When we engage creatively with our emotional stories, we’re not bypassing difficulty — we’re meeting it with tools that the body and brain understand.


How NAT Works

Narrative Arts Therapy is not about silencing discomfort or pain, or replacing it with forced positivity. It’s about giving pain a shape, a colour, a sound — and then stepping back to see, and understand it differently.

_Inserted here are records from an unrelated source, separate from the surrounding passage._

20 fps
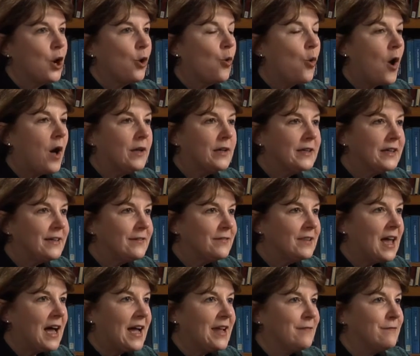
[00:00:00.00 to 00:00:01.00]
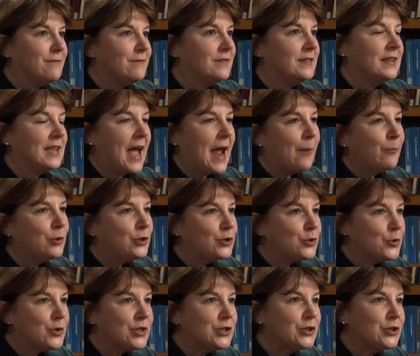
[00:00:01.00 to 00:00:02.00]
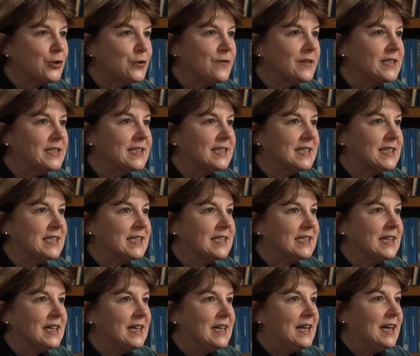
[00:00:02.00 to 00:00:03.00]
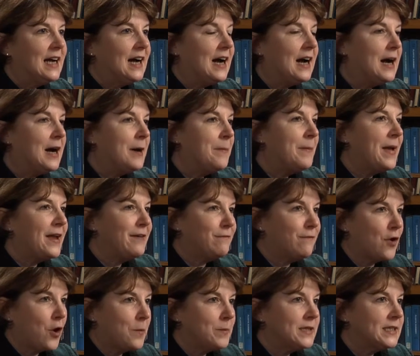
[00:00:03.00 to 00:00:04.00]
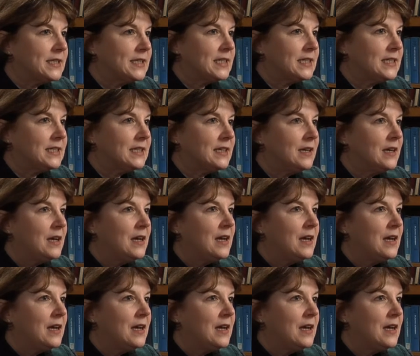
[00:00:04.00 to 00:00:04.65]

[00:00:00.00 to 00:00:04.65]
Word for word: quality of life, laboratory services, um, and pharmacies.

Healing begins when we externalise and witness our inner world. NAT supports this through:


  • Storytelling & Writing — Giving language to emotions, allowing people to reframe their life narratives
  • Visual Art & Symbolism — Expressing what words can’t hold, creating new ways of understanding
  • Movement & Embodied Storytelling — Releasing trauma stored in the body, reconnecting with physical wisdom
  • Witnessing & Sharing in Community — Being truly seen and heard rewires the brain’s relational pathways


These practices engage the full sensory and emotional system of the brain, moving us from fragmentation to coherence, from silence to self-authorship.

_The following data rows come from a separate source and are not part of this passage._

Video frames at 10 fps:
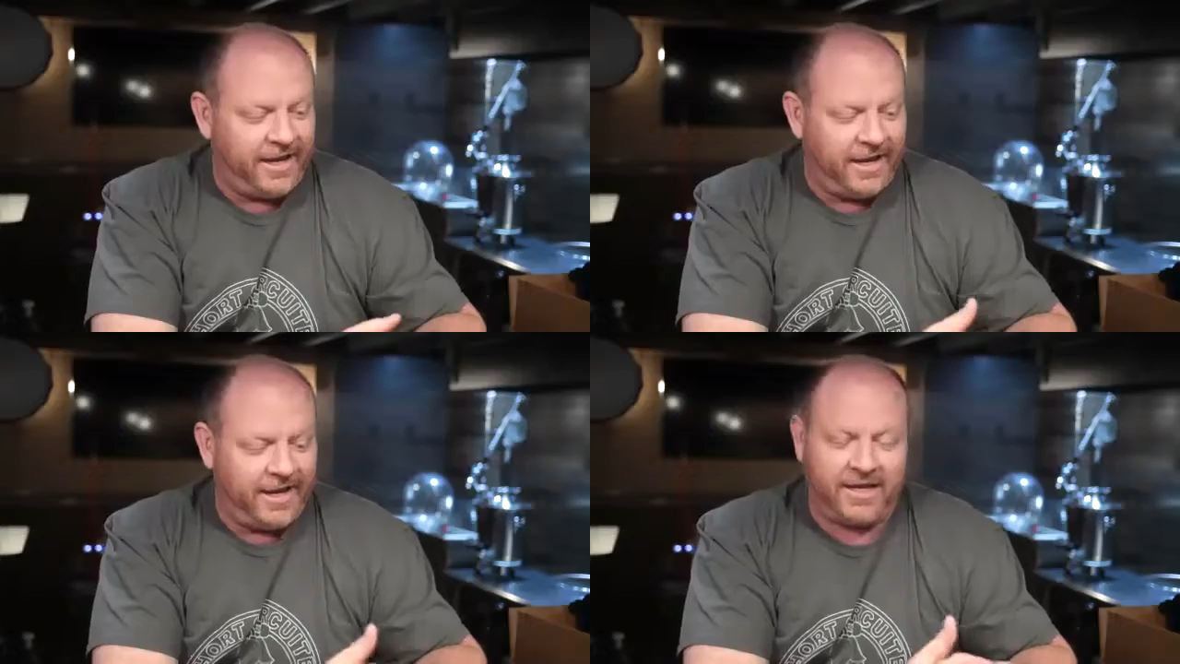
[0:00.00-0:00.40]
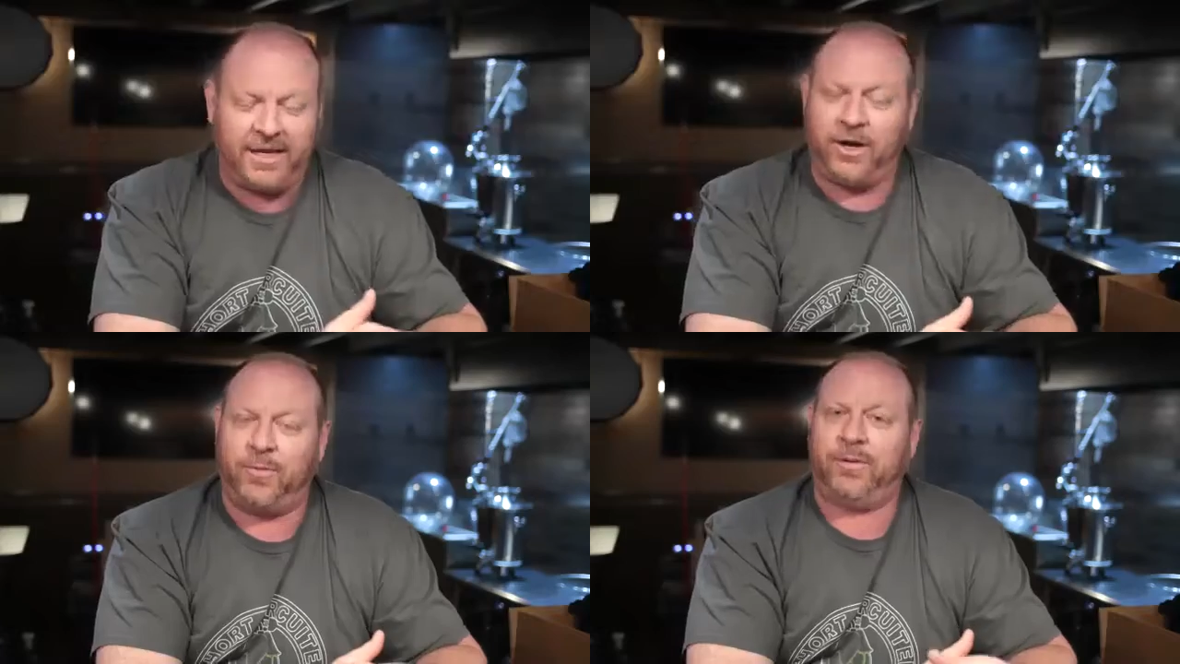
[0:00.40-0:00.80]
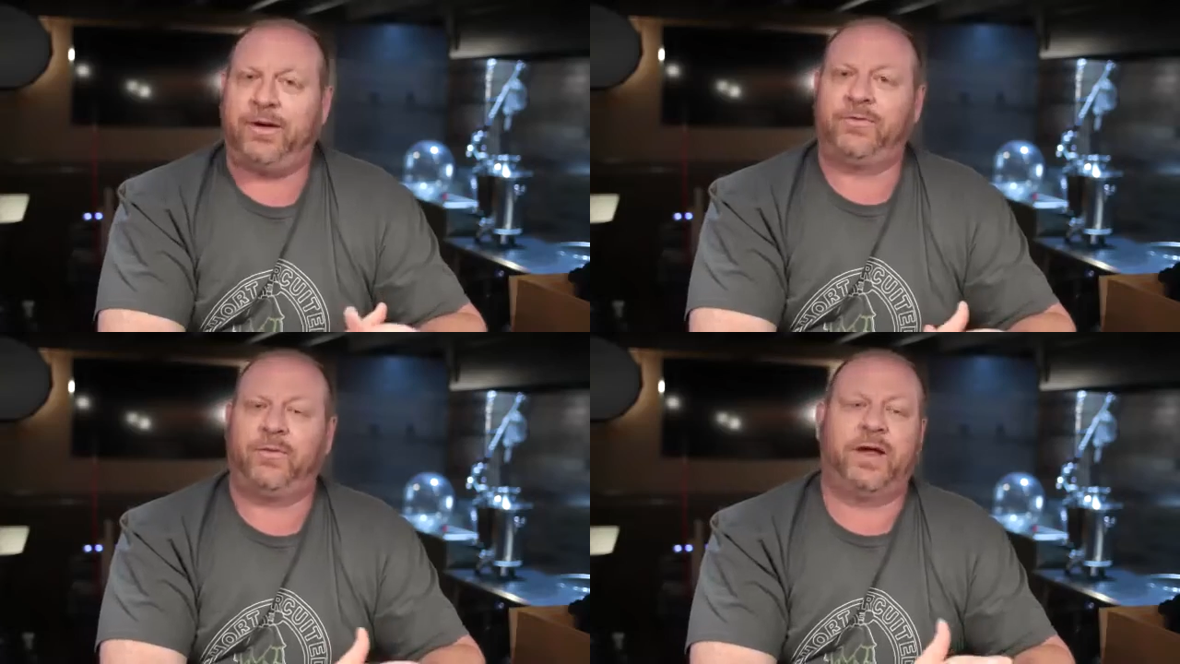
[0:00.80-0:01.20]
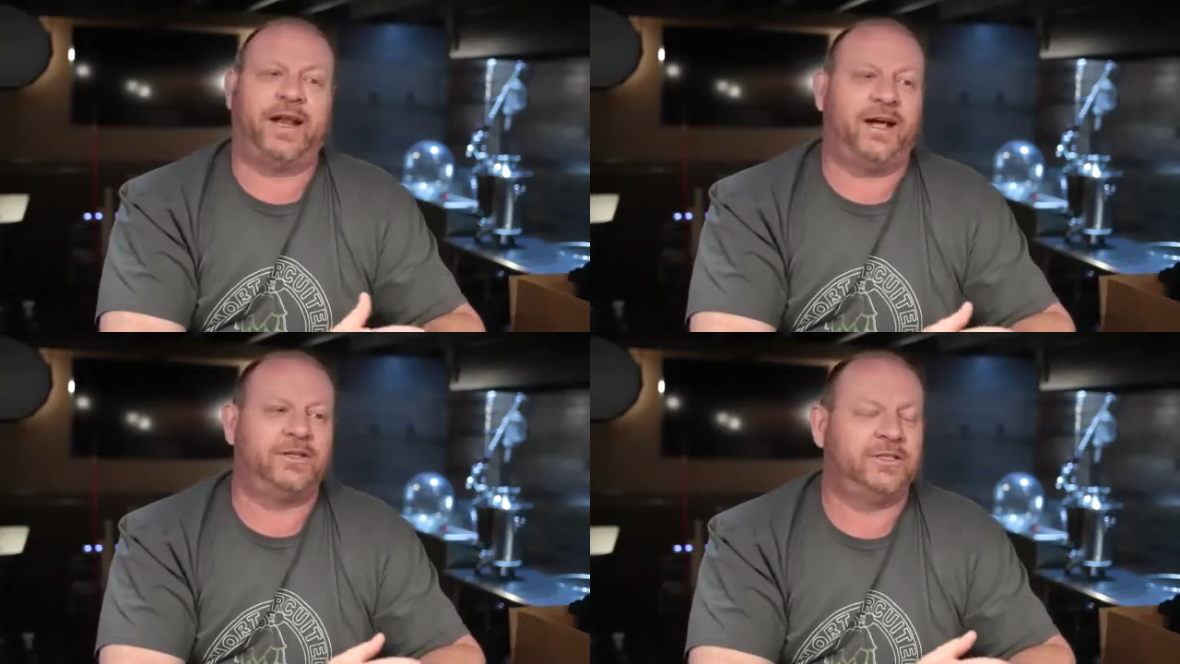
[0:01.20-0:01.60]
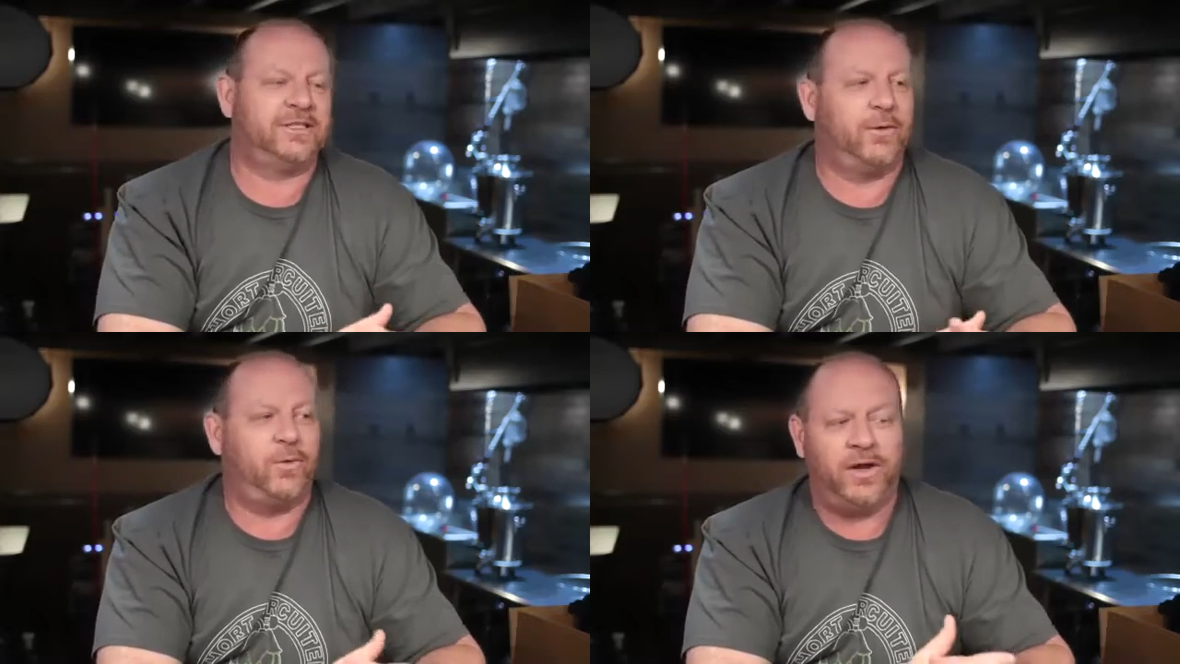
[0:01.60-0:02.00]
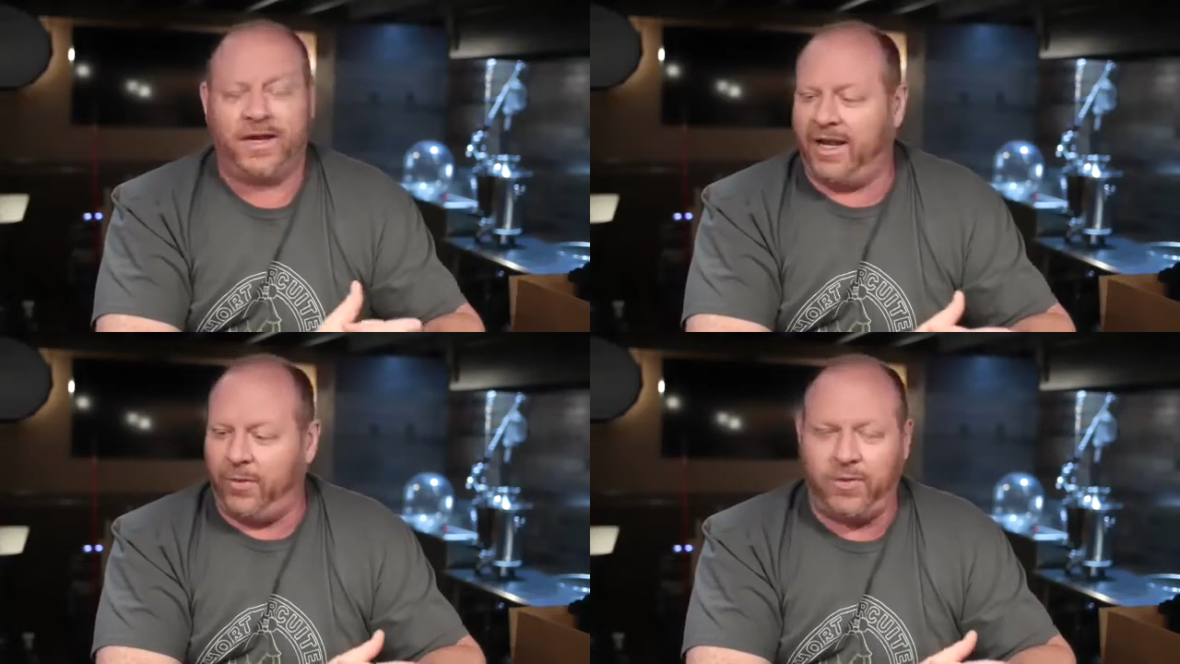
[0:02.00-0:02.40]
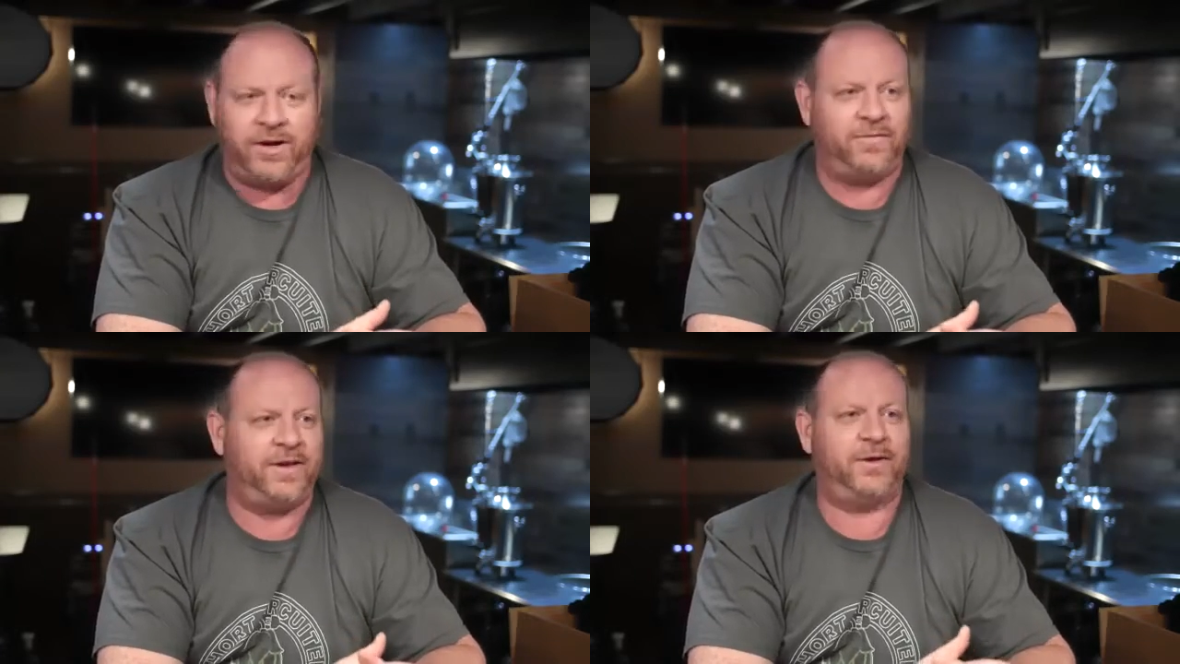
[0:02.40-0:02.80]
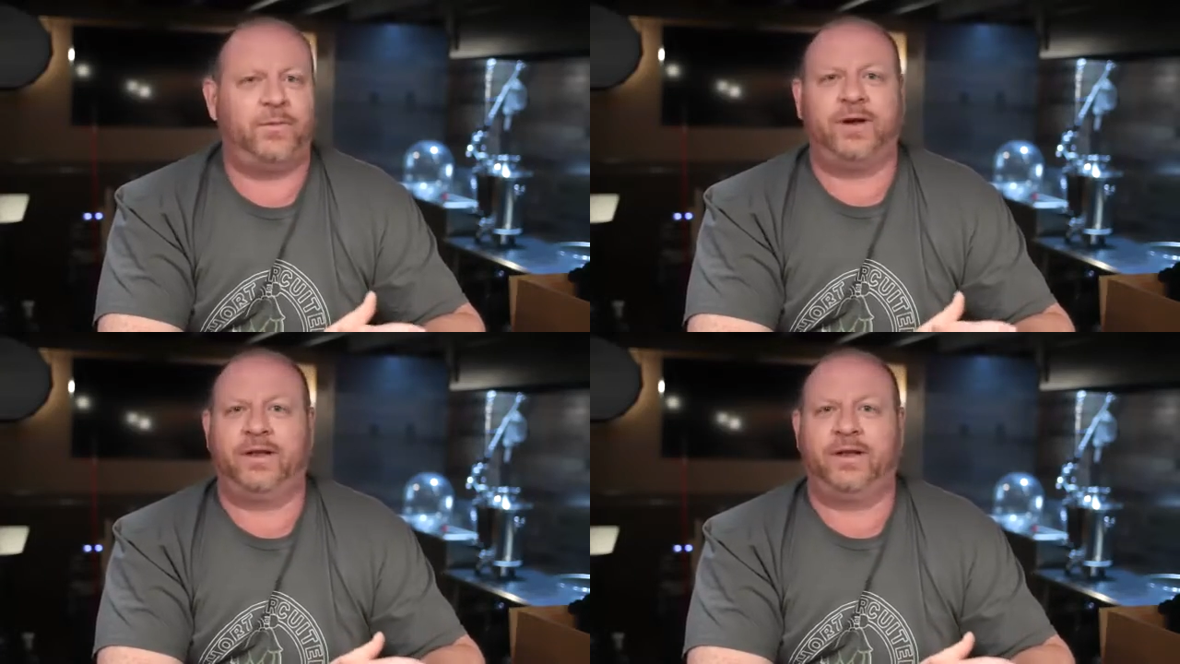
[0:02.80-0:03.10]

my wife's freaking out. She's like, what if they're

Rewriting Our Stories, Rewiring Our Minds

To heal through the narrative arts is to reclaim your voice — to become the author of your own life story.

The brain responds to this in powerful ways. Each time we tell a story, create an image, dance a memory, or shape a symbol from clay, we are engaging in neural re-patterning.

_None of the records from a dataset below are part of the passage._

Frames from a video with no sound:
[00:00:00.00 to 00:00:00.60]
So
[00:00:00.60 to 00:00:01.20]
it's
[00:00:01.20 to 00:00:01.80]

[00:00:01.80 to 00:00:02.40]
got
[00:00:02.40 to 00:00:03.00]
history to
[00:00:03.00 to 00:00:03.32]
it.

We are not ony expressing ourselves — we are rewiring ourselves.

NAT offers a pathway where healing becomes not only possible, but deeply organic.We cannot change the past. But we can change how it lives inside us.And in that transformation, we discover not just survival, but meaning, resilience, and renewal.

Selected Key Texts that inform and enrich the foundation of Narrative Arts Therapy:


  • Bolton, G. (2005). Reflective Practice: Writing and Professional Development. SAGE Publications.
  • Caldwell, C., & Johnson, M. (2012). Body Stories: A Guide to Experiential Anatomy. Contact Editions.
  • Cozolino, L. (2014). The Neuroscience of Human Relationships: Attachment and the Developing Social Brain. W. W. Norton & Company.
  • Ellis, G., & Solms, M. (2020). Beyond Evolutionary Psychology: How and Why Neuropsychological Systems Explain Human Behavior. Cambridge University Press.
  • Gone, J. P. (2013). "Redressing First Nations Historical Trauma: Theorizing Mechanisms for Indigenous Culture as Mental Health Treatment." Transcultural Psychiatry, 50(5), 683–706.
  • Iseke, J. (2013). "Indigenous Storytelling as Research." International Review of Qualitative Research, 6(4), 559–577.
  • Levine, S. K. (2018). The Principles and Practice of Expressive Arts Therapy: Toward a Therapeutic Aesthetics. Jessica Kingsley Publishers.
  • Magsamen, S., & Ross, I. (2023). Your Brain on Art: How the Arts Transform Us. Random House.
  • Malchiodi, C. A. (2007). The Art Therapy Sourcebook. McGraw-Hill.
  • McNiff, S. (1992). Art as Medicine: Creating a Therapy of the Imagination. Shambhala Publications.
  • Payne, M. (2006). Narrative Therapy: An Introduction for Counsellors. SAGE Publications.
  • Siegel, D. J. (2012). The Developing Mind: How Relationships and the Brain Interact to Shape Who We Are. Guilford Press.
  • White, M., & Epston, D. (1990). Narrative Means to Therapeutic Ends. W. W. Norton & Company.
  • Winberg, M. (2021). Stories of War and Restitution: Curating the Narratives of !Xun Storyteller, Kapilolo Mahongo (1954–2018). PhD diss., University of Cape Town.